BU KAÇINCI İHMAL
KAYMAKAMDAN AÇIKLAMA

Zeytinburnu'nda çöken bina için 2 yıl önce yıkım kararı alındğını söyleyen kaymakam, bu süre zarfında tehlike arzeden bu binanın neden yıkılmadığıyla ilgili bilgi vermedi.

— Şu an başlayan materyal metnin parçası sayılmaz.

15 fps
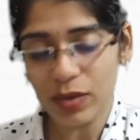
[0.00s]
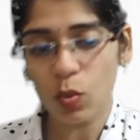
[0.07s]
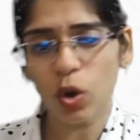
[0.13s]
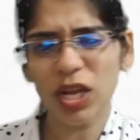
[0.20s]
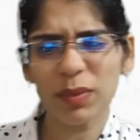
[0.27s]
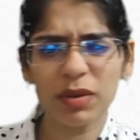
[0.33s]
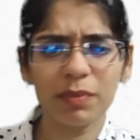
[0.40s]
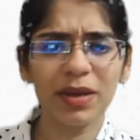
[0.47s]
What
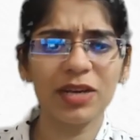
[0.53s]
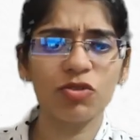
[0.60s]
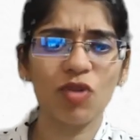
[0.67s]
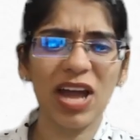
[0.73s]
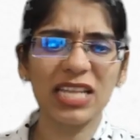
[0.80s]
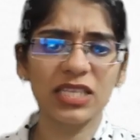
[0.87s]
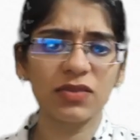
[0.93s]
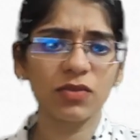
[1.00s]
do you mean by
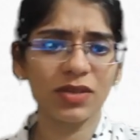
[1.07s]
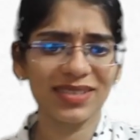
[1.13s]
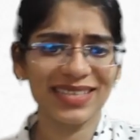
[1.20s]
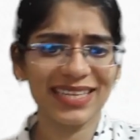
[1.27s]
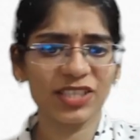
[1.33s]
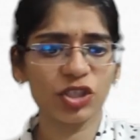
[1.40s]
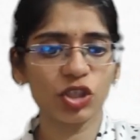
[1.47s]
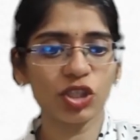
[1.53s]
transverse
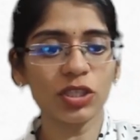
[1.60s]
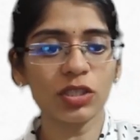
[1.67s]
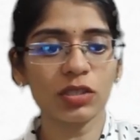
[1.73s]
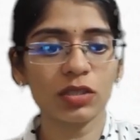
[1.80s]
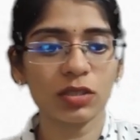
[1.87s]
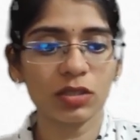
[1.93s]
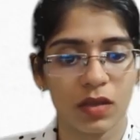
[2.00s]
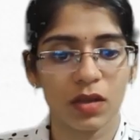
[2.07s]
section?
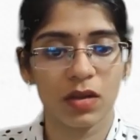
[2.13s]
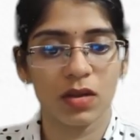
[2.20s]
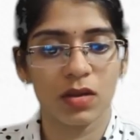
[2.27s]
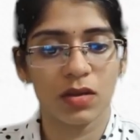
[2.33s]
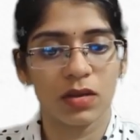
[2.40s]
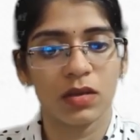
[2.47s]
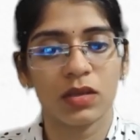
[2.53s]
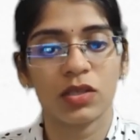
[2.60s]

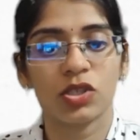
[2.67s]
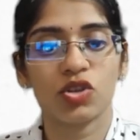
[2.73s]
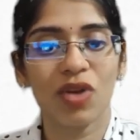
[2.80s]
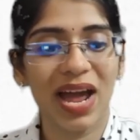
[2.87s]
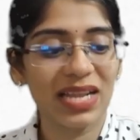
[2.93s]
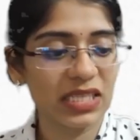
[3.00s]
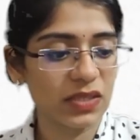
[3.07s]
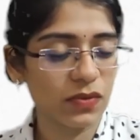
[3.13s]

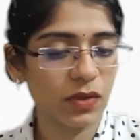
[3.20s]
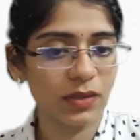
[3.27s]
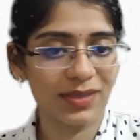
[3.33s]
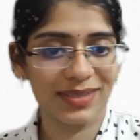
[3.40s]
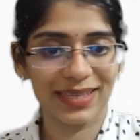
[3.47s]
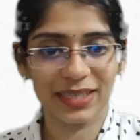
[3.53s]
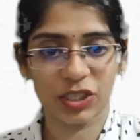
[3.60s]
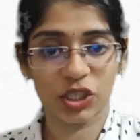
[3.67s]
Transverse
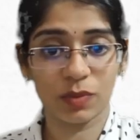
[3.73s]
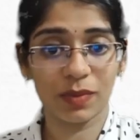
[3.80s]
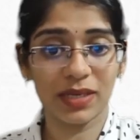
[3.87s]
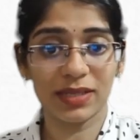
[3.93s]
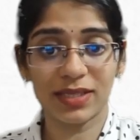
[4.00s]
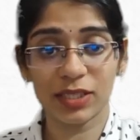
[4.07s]
section means,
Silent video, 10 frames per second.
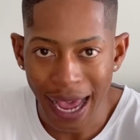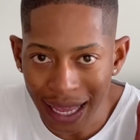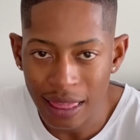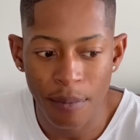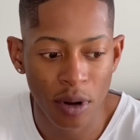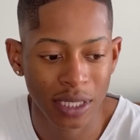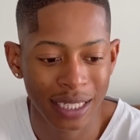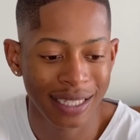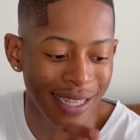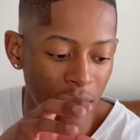In the process,
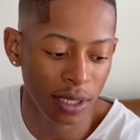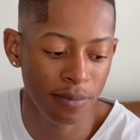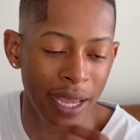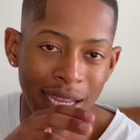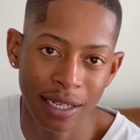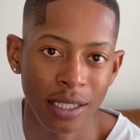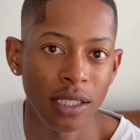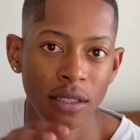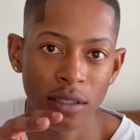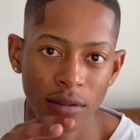that was my
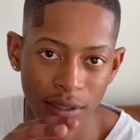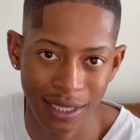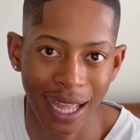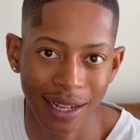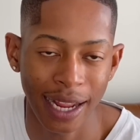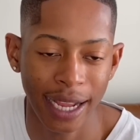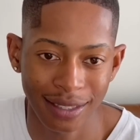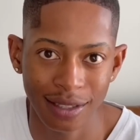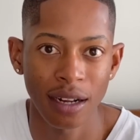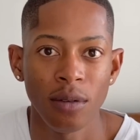initial start. Like, I
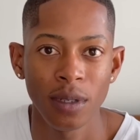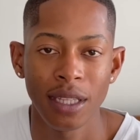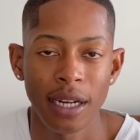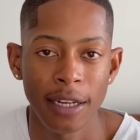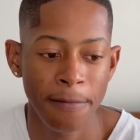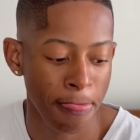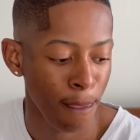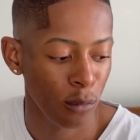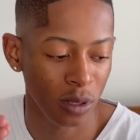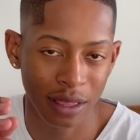started with trading
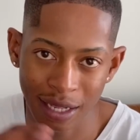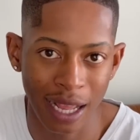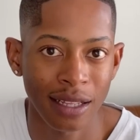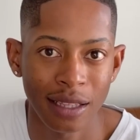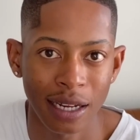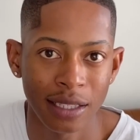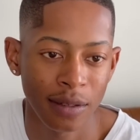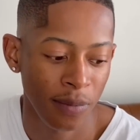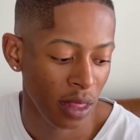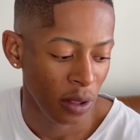with 300 rands.
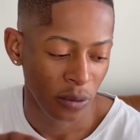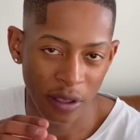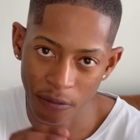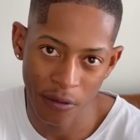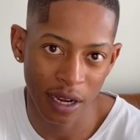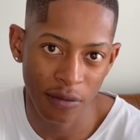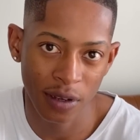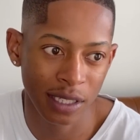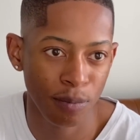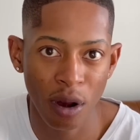The very
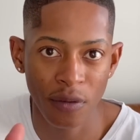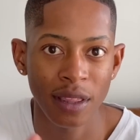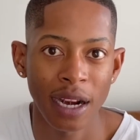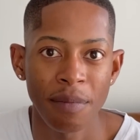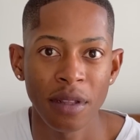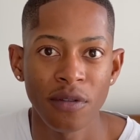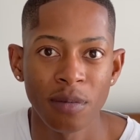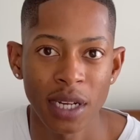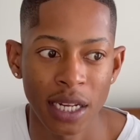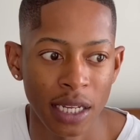first profit that I made
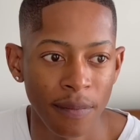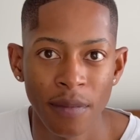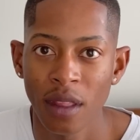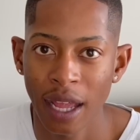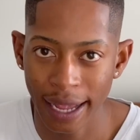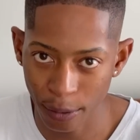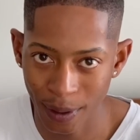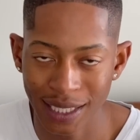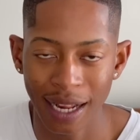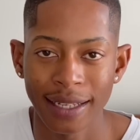from trading
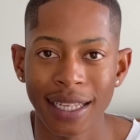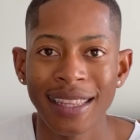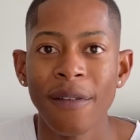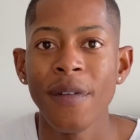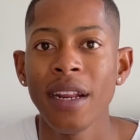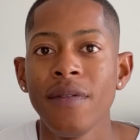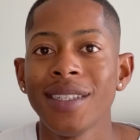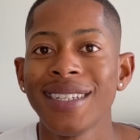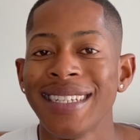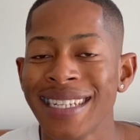was a lesson. The very
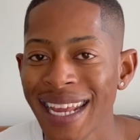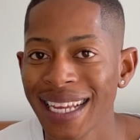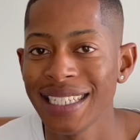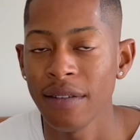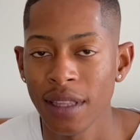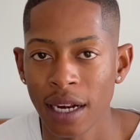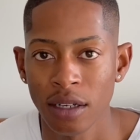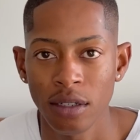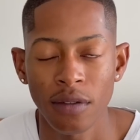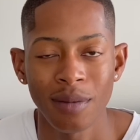first negative that I
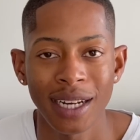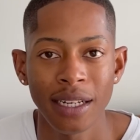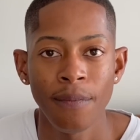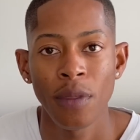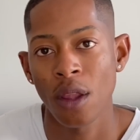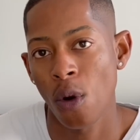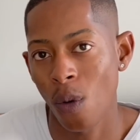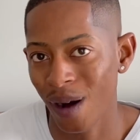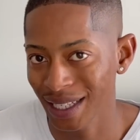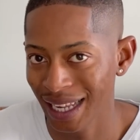took from trading
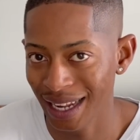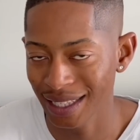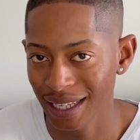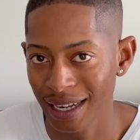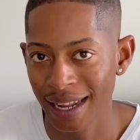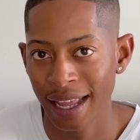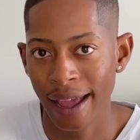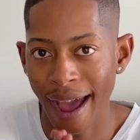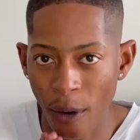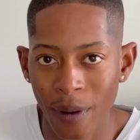was a lesson.
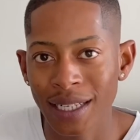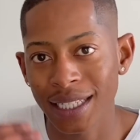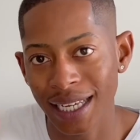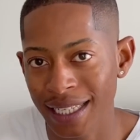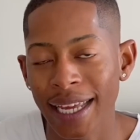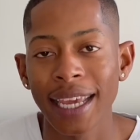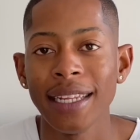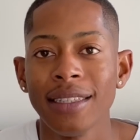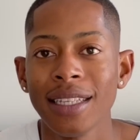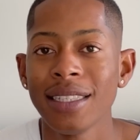I went in
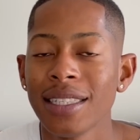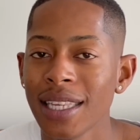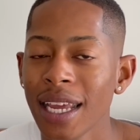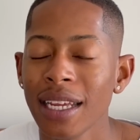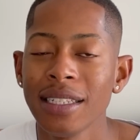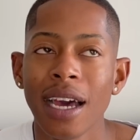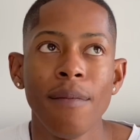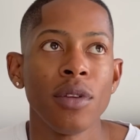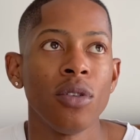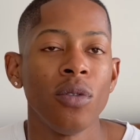again. That second time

 BELEDİYE BAŞKANINDAN AÇIKLAMA

Zeytinburnu Belediye Başkanı Murat Aydın,  "Yıkılma tehlikesi nedeniyle bir yıl önce boşaltılan bina ile ilgili bu süreçte neden adım atılmadı?" sorusuna "Bizim görevimiz tahliye etmek" yanıtını verdi. Aydın, şunları söyledi:

56 daireli bir bina. Daha önce tahliye edilmişti. Bu bina 1993 yılında yaptırılmış, 1997'da da iskanı alınmış bir bina. Binanın durumuyla ilgili bizlere duyum gelmişti ve araştırma yaptık. Yaklaşık bir yıl önce 24 Aralık 2015 tarihinde biz binayı tahliye ettik.  Ve o süreç de zaten zor bir süreçti. Tahliye konusunda çok ciddi sıkıntılar yaşamıştık. Ama Allah'tan o sıkıntıları göğüsleyip tahliye etmiştik. yoksa çok büyük sıkıntı yaşardık.Tahliye edilmesinde zorlanmışız. Yıkılıp yeniden yapılması gereken bir binaydı. Muhtemelen daire sahiplerinin kendi aralarında anlaşamamış olması yüzünden yıkılmamış olabilir. Bizim görevimiz tahliye etmektir. Allah'tan boşken çöktü.  İstanbul Büyükşehir Belediye Meclisi toplantı günüydü bugün, burada olayla ilgili duyumu aldık. arkadaşlar olay mahallinde umuyoruz bir can kaybı yoktur.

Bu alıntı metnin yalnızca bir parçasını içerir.